Oculus Go is Facebook’s $199 budget VR headset, focused on immersive media and experiences rather than active gaming. It was the first mainstream standalone headset released in May 2018 one year before Oculus Quest.
During the interview, Facebook’s Director of Oculus Product Management Sean Liu was asked whether the Qualcomm chip and camera design were chosen with the future addition of finger tracking in mind:
It’s actually an open question right now. We did in the early days thinking about the camera configurations, we did know that “hey this is a possibility for the future”, especially as we thought about Oculus Go and the media line and really having that frictionless input, this was a core belief that one day we’d be able to deliver on this. And it’s actually really amazing we were able to do it on the Quest timeframe.
The same cameras required for finger tracking would also enable ‘Go 2’ to have positional head tracking. The current Oculus Go tracks head movement rotationally, so the world feels locked to your head when you lean forward, backward, or to the side. This isn’t particularly comfortable and can make some people feel sick.
Oculus Go was barely mentioned during the Oculus Connect 6 keynote, other than to try to encourage owners to upgrade to Quest in the announcement that 50 top Go titles are being ported over. This led many to assume Go as a product line will be killed off. This seems unlikely. At last year’s Oculus Connect, after Quest was announced, Mark Zuckerberg highlighted Go as a separate product line to Quest, not a predecessor.

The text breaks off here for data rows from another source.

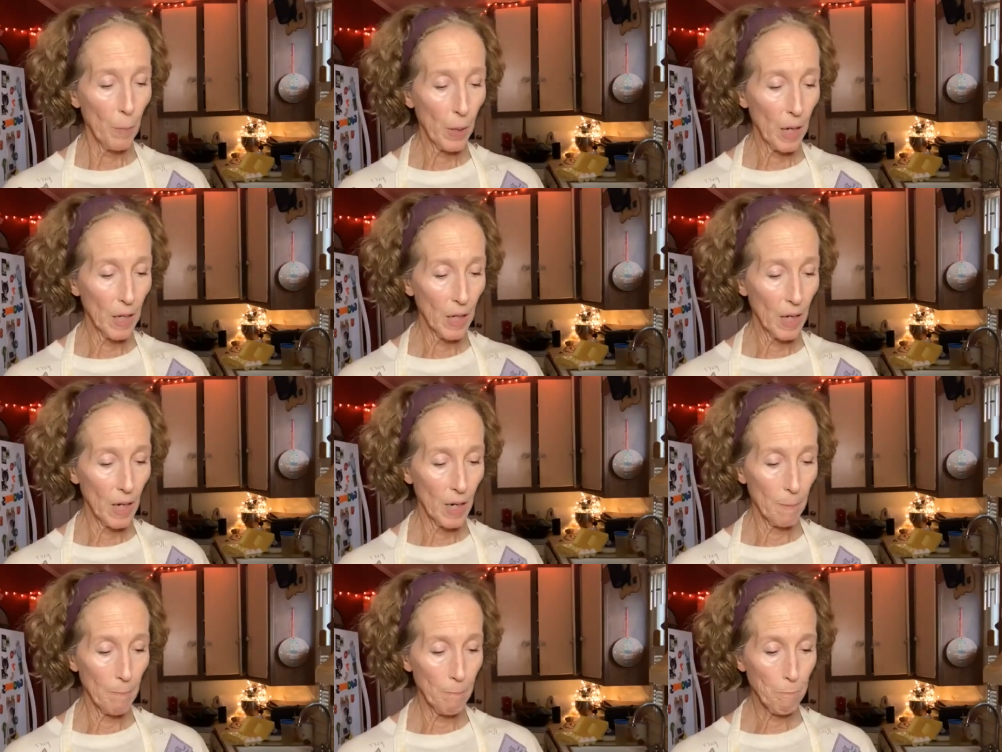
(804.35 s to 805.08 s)
But
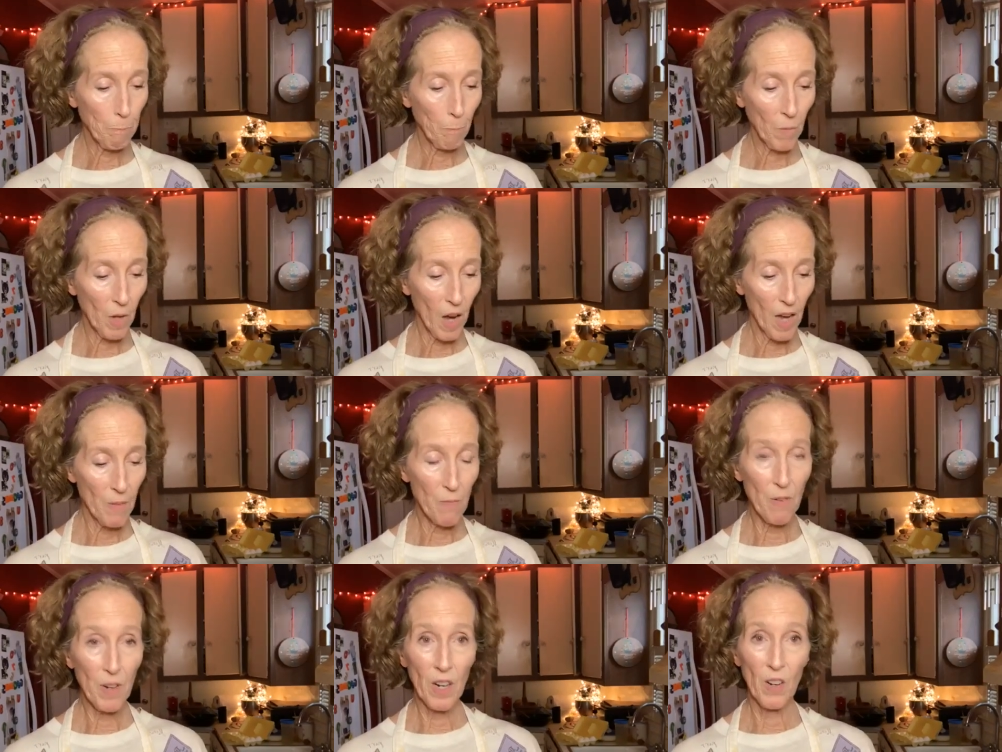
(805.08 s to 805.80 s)

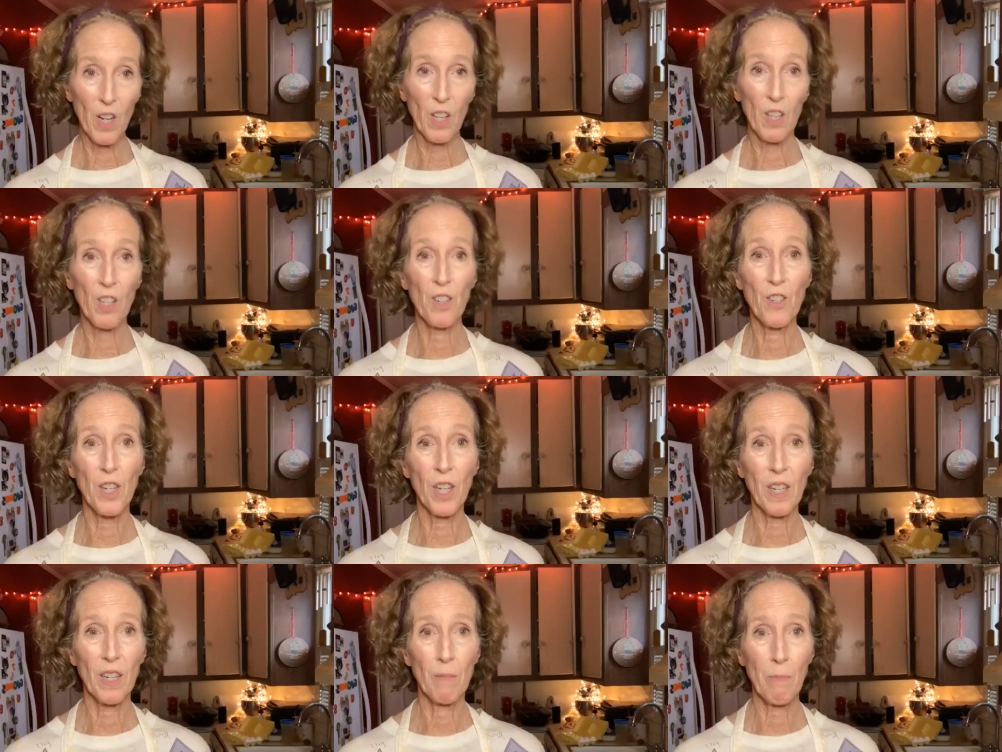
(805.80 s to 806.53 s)
I'm very
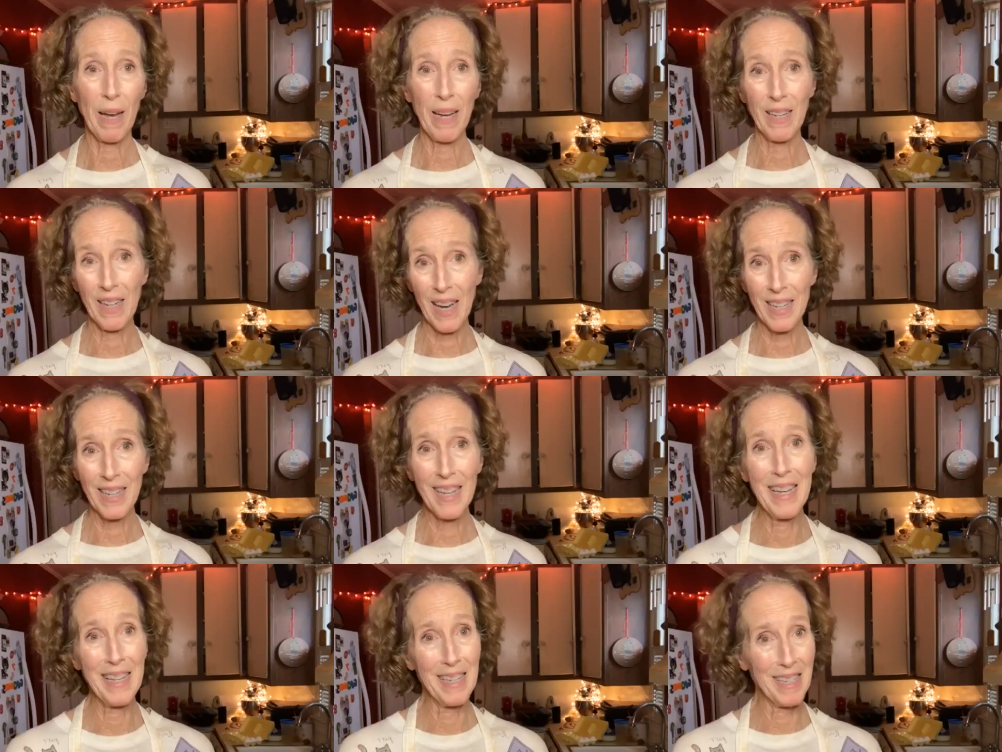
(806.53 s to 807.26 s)
allergic. My
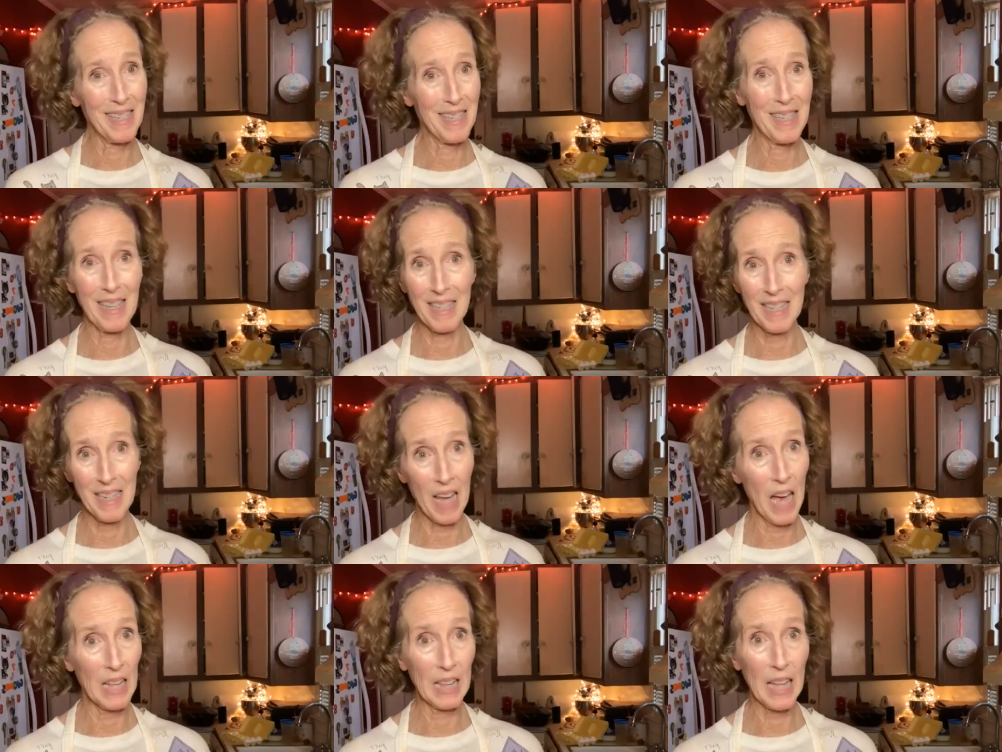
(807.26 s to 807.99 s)
gut
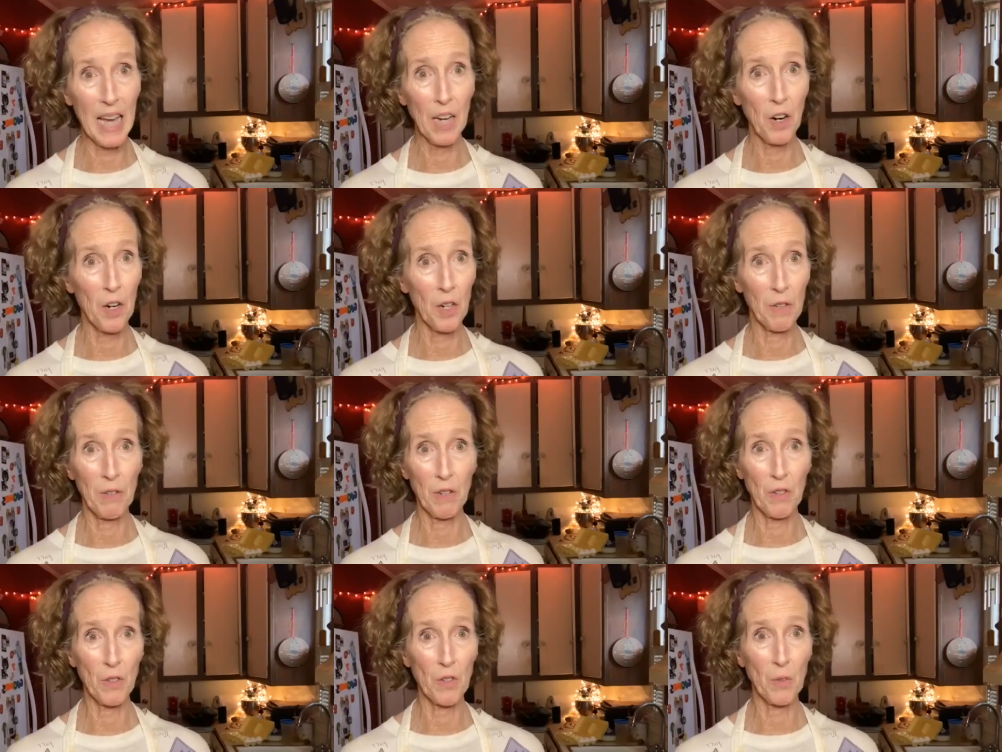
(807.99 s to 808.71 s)
does not like
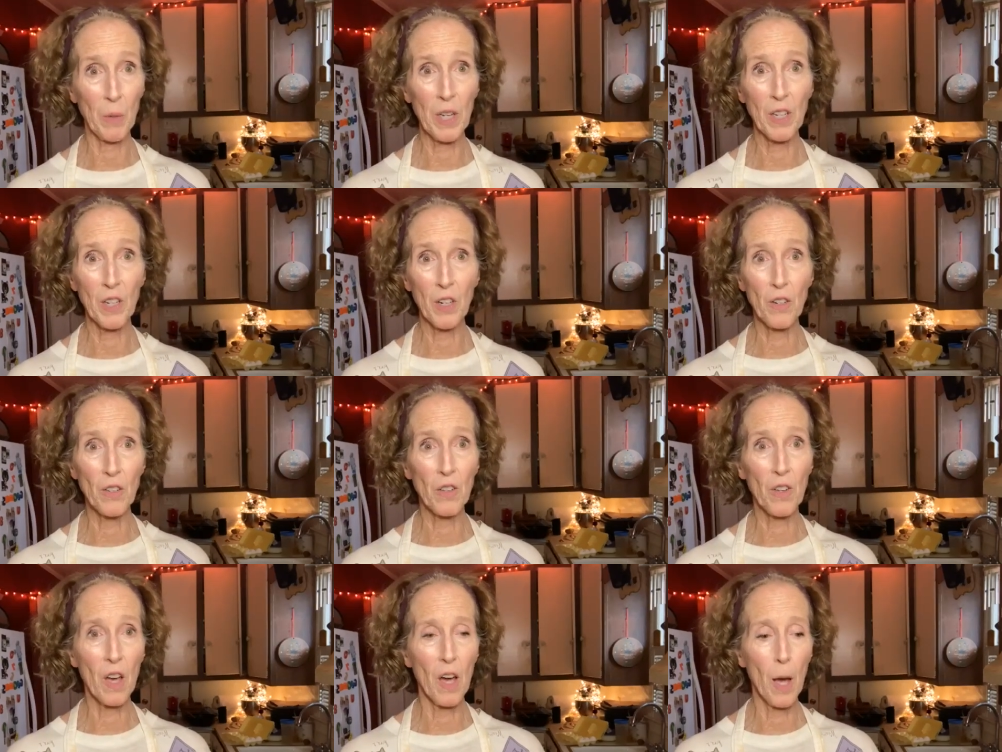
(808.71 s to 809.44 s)
artificial
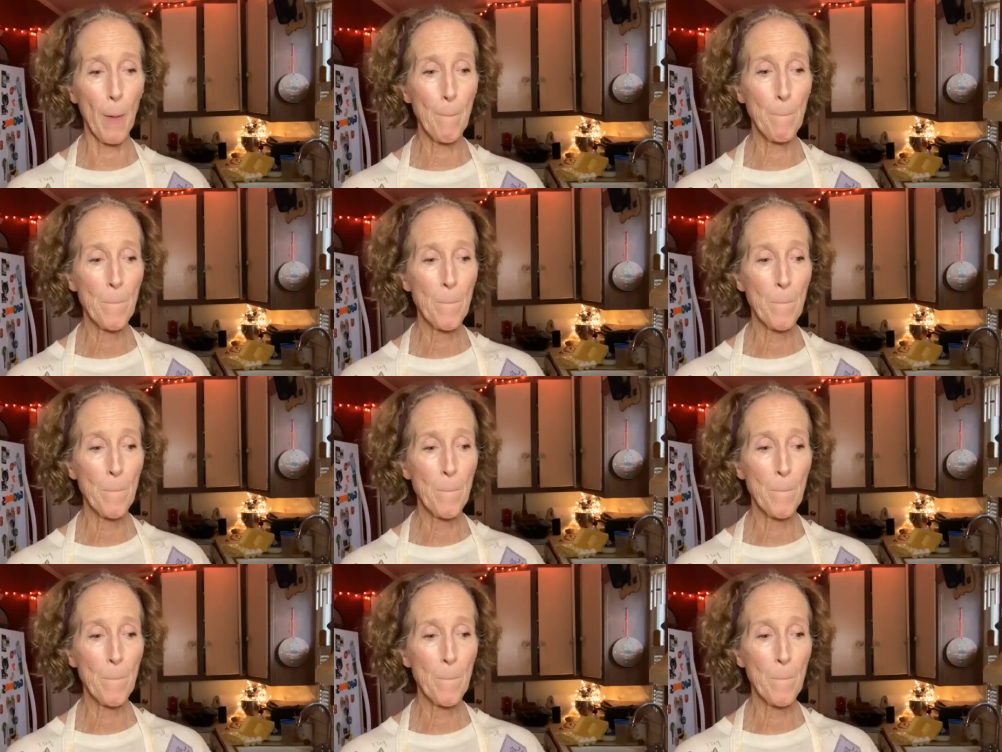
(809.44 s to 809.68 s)
sweeteners.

Further, a product at the $199 price tier is necessary for Facebook to meet its lofty ambition to get 1 billion users in VR. At $399, Oculus Quest is more affordable than previous high end VR offerings, but still priced higher than a games console or tablet. Many people who’ve tried Quest still feel that it’s out of their price range. For someone who would use VR for social interaction and experiences rather than gaming, spending extra money on controllers doesn’t make much sense.

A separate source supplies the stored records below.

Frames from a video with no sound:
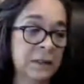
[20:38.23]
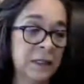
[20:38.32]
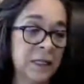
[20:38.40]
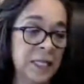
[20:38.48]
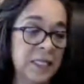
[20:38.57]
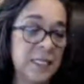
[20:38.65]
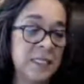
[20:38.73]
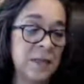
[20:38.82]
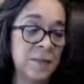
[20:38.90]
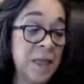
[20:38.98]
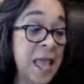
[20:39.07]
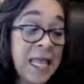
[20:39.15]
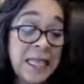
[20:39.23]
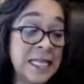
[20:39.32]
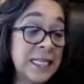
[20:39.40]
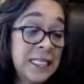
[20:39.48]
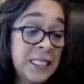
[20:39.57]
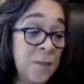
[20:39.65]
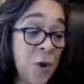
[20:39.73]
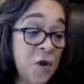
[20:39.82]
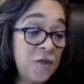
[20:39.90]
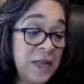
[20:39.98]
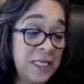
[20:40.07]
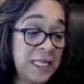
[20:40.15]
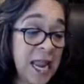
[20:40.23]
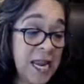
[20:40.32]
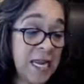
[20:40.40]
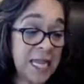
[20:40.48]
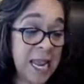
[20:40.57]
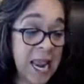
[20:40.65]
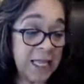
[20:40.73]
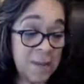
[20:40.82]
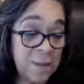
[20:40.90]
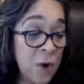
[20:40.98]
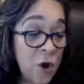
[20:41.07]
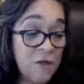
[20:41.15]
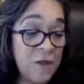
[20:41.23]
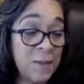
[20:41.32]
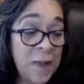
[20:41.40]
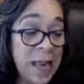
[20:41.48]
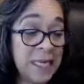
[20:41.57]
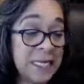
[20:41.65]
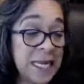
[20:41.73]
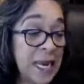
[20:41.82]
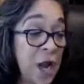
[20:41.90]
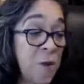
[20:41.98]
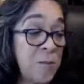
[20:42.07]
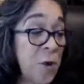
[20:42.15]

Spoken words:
This is the perfect day to hang the perfect painting in our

Quest’s pricing and focus on gaming combined with Liu’s comments about “the media line” suggests that Go may indeed see a successor, again focused on media viewing and social VR. Such a product could keep roughly the same price as the current Go by not having Touch controllers and using a future midrange Snapdragon SoC with equivalent power to Quest.
If Facebook’s upcoming Horizon platform gains support for hand tracking in the future, which seems likely, this headset could be an affordable way to access the company’s metaverse. For some VR enthusiasts hoping to bring their friends into the virtual world $199 may even be in the territory of gifting.
Quest is also getting finger tracking next year and that would allow a Go successor to share any applications made to target the new input system, but not titles which require Touch controllers. Currently, Quest and Go stores don’t ship with an overlapping input system and that introduces market fragmentation to both developers and buyers. Converging around Quest and hand tracking input would likely help.
Free from the shackles of rotation-only tracking and armed with natural intuitive input, yet still affordable, an Oculus Go 2 could truly be a “VR headset for the masses” that many have been waiting for.